Count how many lines in the entries below hold "What". Only the number belongs in the answer.

++++ THE DATA ++++

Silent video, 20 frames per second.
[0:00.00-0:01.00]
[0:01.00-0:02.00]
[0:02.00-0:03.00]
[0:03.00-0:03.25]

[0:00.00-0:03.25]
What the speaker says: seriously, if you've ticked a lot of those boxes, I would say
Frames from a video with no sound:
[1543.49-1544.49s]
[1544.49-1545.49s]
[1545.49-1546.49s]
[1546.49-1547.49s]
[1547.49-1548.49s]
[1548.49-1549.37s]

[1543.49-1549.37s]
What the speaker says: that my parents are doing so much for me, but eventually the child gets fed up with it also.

++++
++++ THE DATA ++++

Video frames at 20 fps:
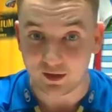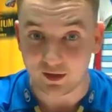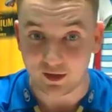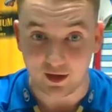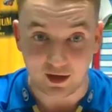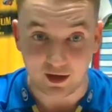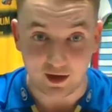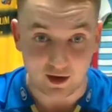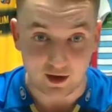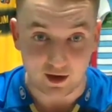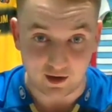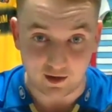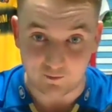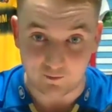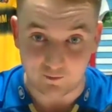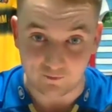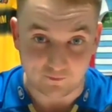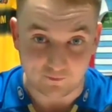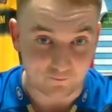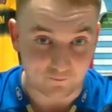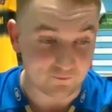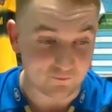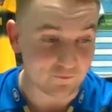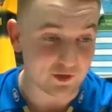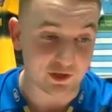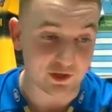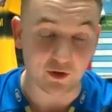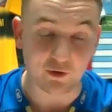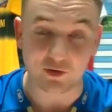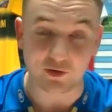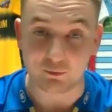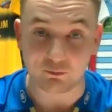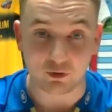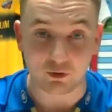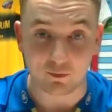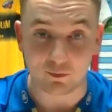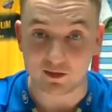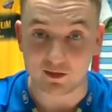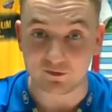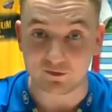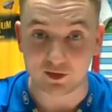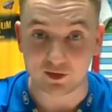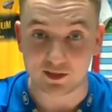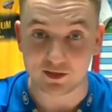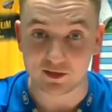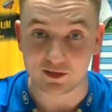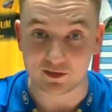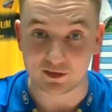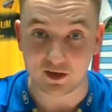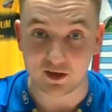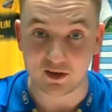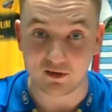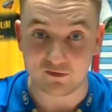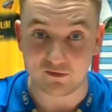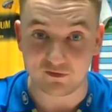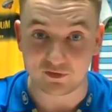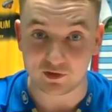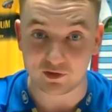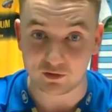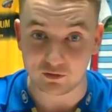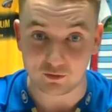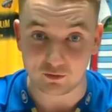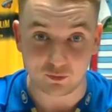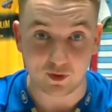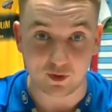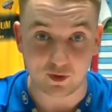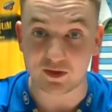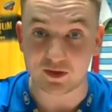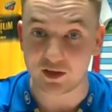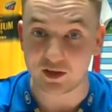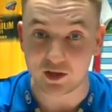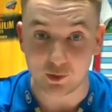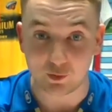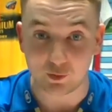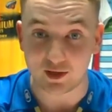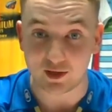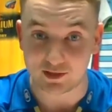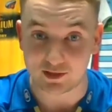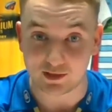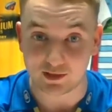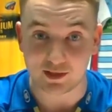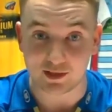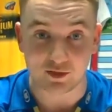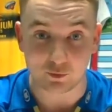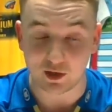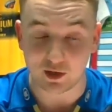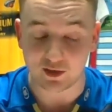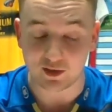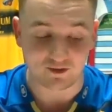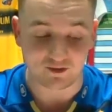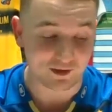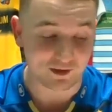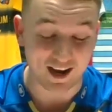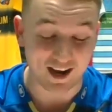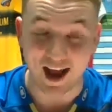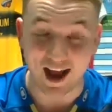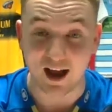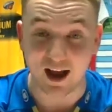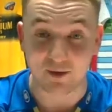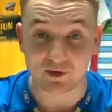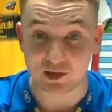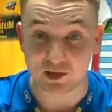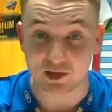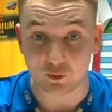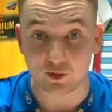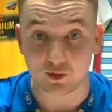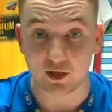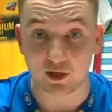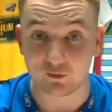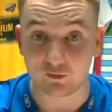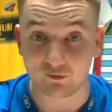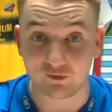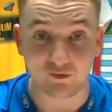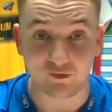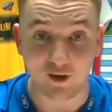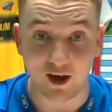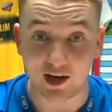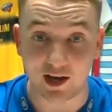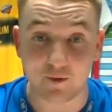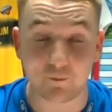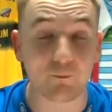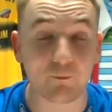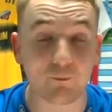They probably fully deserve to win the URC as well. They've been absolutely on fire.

++++
++++ THE DATA ++++

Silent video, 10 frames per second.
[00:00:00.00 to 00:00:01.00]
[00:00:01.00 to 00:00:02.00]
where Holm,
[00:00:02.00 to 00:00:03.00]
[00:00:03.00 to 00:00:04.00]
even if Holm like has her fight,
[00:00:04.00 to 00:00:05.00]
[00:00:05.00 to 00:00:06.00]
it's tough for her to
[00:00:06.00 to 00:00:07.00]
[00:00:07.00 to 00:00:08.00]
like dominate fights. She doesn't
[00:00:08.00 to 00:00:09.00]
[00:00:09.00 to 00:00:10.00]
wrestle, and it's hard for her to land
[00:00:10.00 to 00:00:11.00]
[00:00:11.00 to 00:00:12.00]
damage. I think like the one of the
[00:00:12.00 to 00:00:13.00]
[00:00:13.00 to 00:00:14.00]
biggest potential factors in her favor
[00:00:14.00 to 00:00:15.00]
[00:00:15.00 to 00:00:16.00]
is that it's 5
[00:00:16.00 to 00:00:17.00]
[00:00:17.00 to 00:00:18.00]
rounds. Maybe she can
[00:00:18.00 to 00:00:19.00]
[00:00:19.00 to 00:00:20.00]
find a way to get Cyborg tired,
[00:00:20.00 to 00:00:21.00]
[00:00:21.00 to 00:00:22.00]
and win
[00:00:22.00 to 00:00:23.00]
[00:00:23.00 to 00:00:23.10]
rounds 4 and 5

++++

ANSWER TO THIS EXERCISE » 2